Sponsored by State Rep. Anna Moeller (D-Elgin) and State Sen. Heather Steans (D-Chicago), the Inclusive Curriculum Law is an initiative of Equality Illinois, the Illinois Safe Schools Alliance, and the Legacy Project and is supported by more than forty education, health care, and civil rights organizations across Illinois.
“We are excited to pass and enact the Inclusive Curriculum Law in 2019 – the 50th anniversary year of the Stonewall Riots and the birth of the modern LGBTQ equality movement,” said Brian C. Johnson, CEO of Equality Illinois. “As a former first grade teacher, I know how an inclusive education system can create change within a community. By including information in public school curriculum about the contributions of LGBTQ people and affiliated historical events, we will get closer as a state to telling the whole story of our shared history.
“We thank Gov. Pritzker for signing the Inclusive Curriculum Law and ensuring that LGBTQ youth will now see themselves in the history they are taught,” Johnson said. “We also thank Rep. Moeller and Sen. Steans for their bold leadership and advocacy during the two years they led the legislative efforts to pass the Inclusive Curriculum Law.”
“This legislation exemplifies a demonstrated commitment to build and nurture an inclusive and supportive environment in the educational system in Illinois,” said Mary F. Morten, Board Chair of the Illinois Safe Schools Alliance, a program of the Public Health Institute of Metropolitan Chicago. “Gaining a greater knowledge and understanding of the contributions of various underrepresented communities benefits all of us.
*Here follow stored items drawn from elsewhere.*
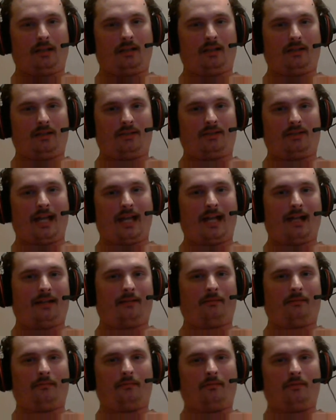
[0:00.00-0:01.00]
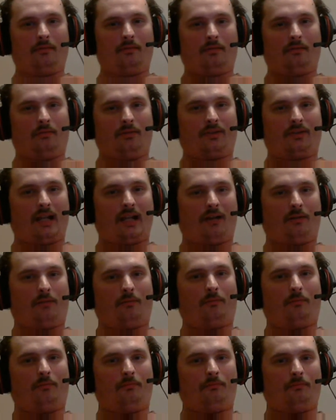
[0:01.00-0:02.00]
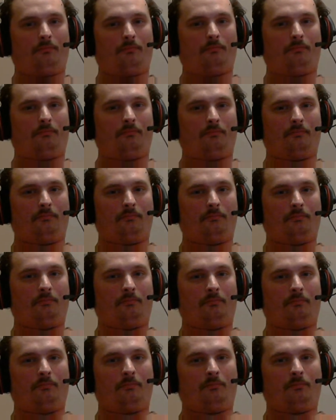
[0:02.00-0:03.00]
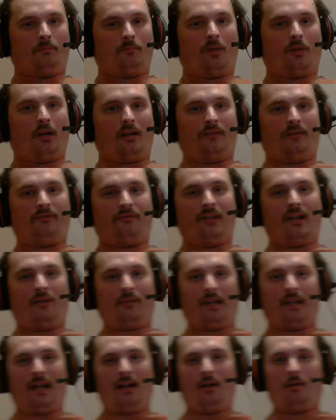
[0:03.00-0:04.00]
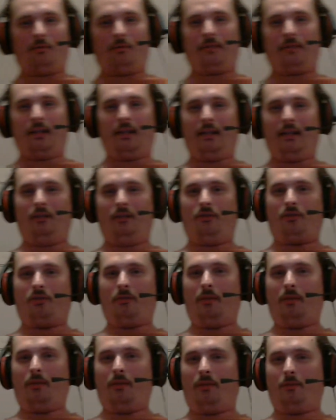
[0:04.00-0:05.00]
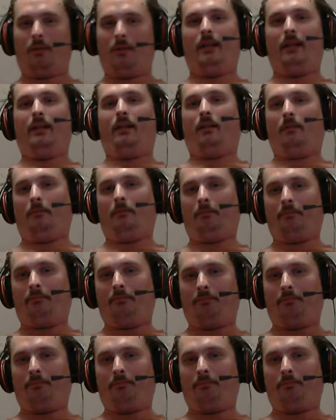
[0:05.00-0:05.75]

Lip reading: Because that was how Ron found out that he used to be in radio.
As we move toward what true diversity, equity and inclusion means in our school communities, this is a critical and vital step in the right direction.”
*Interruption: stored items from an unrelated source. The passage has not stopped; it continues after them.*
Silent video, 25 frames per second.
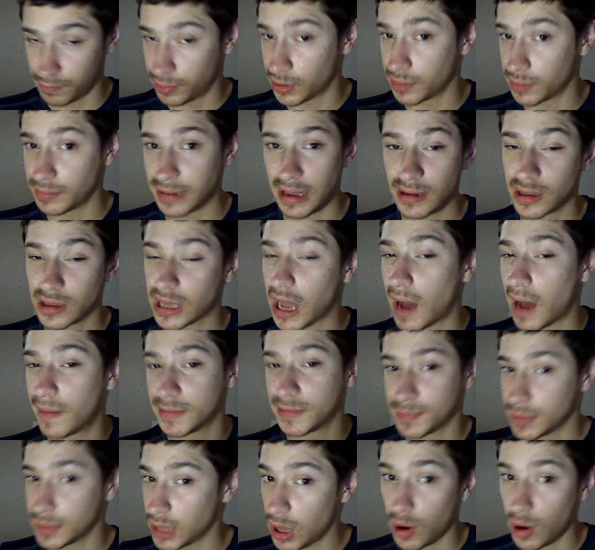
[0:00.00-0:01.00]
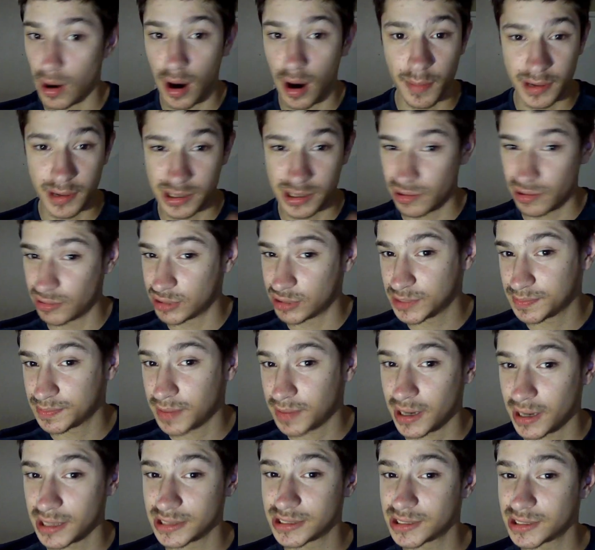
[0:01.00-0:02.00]
them down in the comments below. I'll be sure to respond
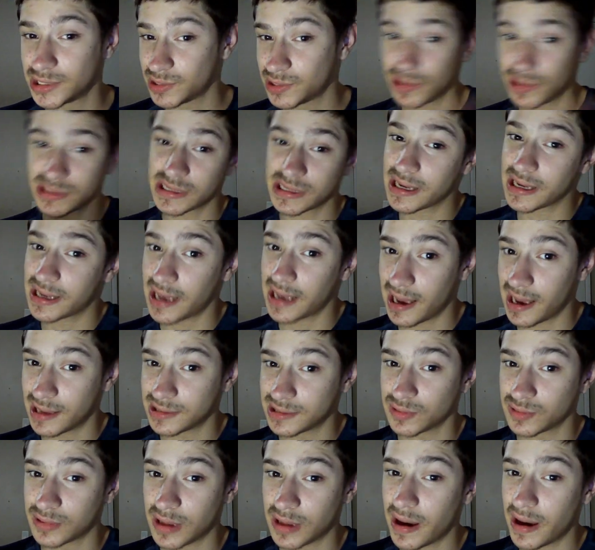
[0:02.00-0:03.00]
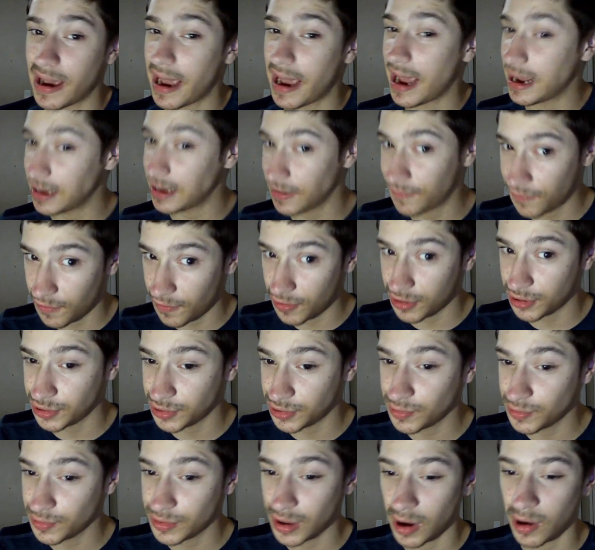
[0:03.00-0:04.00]
as soon as I can. So without any further
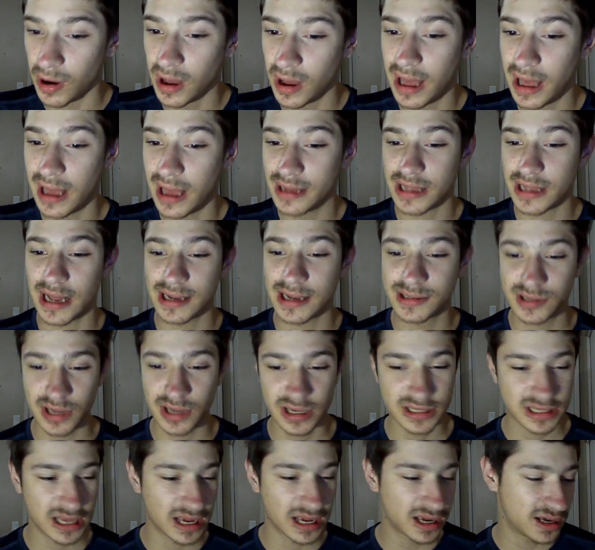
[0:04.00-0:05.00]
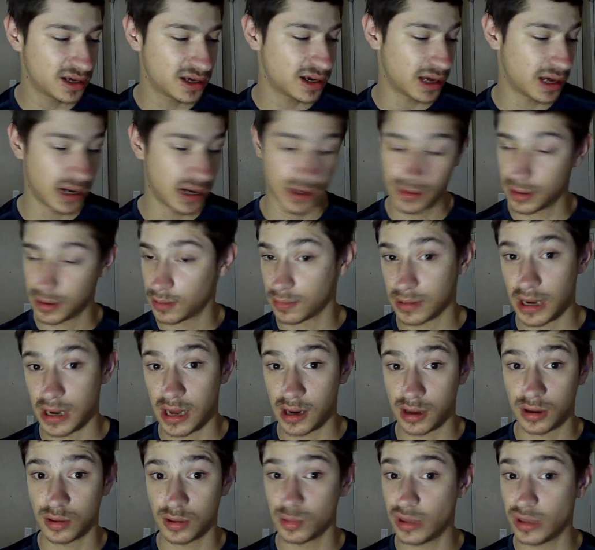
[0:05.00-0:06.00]
ado, though, that does kind of conclude
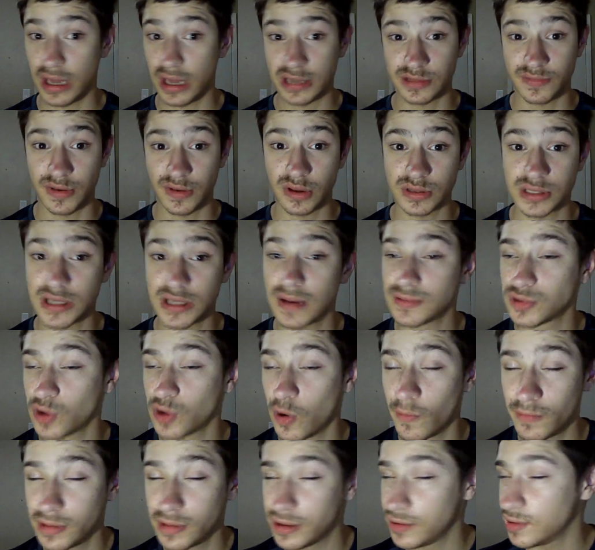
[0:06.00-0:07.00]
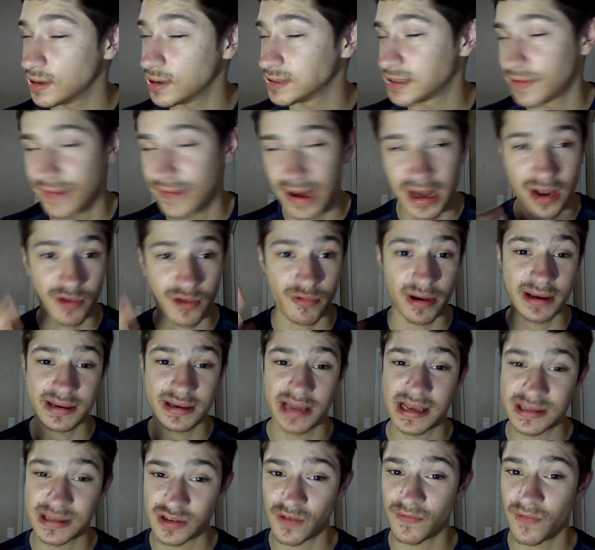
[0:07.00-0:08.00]
the actual video itself. So hopefully you guys have had a great day
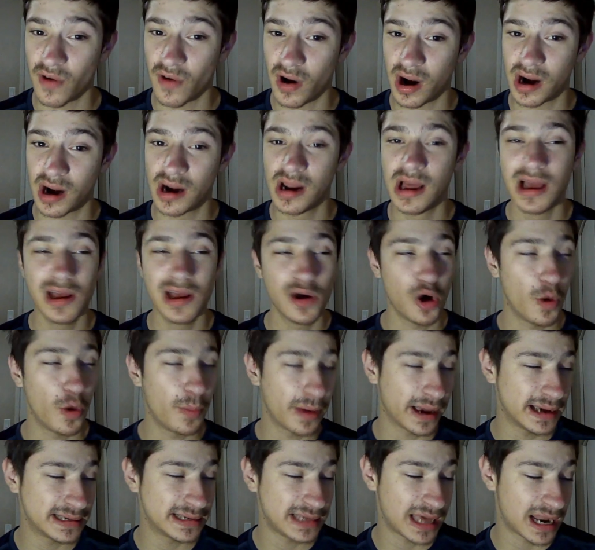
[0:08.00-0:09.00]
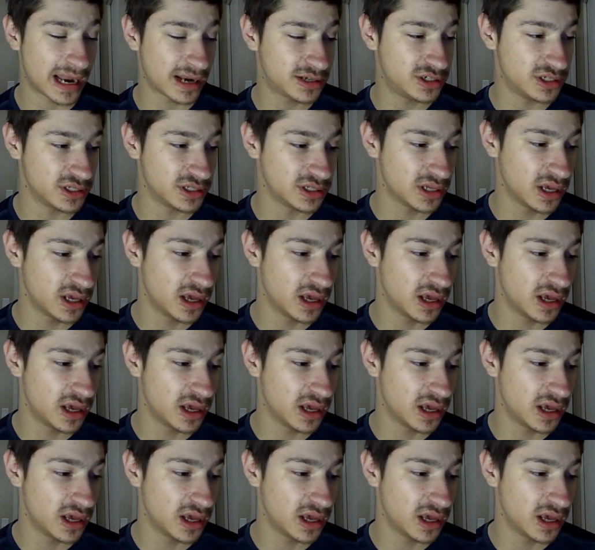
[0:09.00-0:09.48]
so far. Hope you guys had it just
“We applaud and thank Gov. Pritzker for approving this law and for his commitment to LGBTQ inclusion. Illinois is on the right side of history with this important, life-saving law,” said Victor Salvo, Executive Director of the Legacy Project. “In our work, we know how difficult it can be to break through the redaction of LGBTQ people from humanity’s story and the consequences of that redaction on our kids. To deny a child information that could give them hope, that could help them feel less alone, that could help them feel like they mattered–while at the same time condemning them to hearing bigoted slurs in the hallways of their schools–is a cruelty that every feeling adult has a responsibility to stop.”
The Illinois School Code presently ensures inclusion in history curriculum of the contributions and experiences of other historically marginalized communities, including people of color, women, immigrant communities, and people with disabilities.
An inclusive curriculum can have positive, affirming benefits and help counteract some disturbing trends. Sadly, in schools across Illinois and the United States, LGBTQ students are told, through bullying, harassment, and exclusion, that they do not belong. These conditions have created a school environment where LGBTQ students are forced to hide their identity simply to protect themselves.
According to GLSEN’S 2017 School Climate Survey, 88% of LGBTQ students in Illinois have heard the word “gay” as a slur. Only 24% of LGBTQ students in Illinois were taught anything positive about LGBTQ people in classrooms.
“An inclusive history will affirm for LGBTQ students that people just like them existed and made significant contributions to society,” said Johnson. “This inclusive history will also benefit non-LGBTQ students, who would be taught the whole story about the achievements of LGBTQ people and the historical events that impacted all of us.”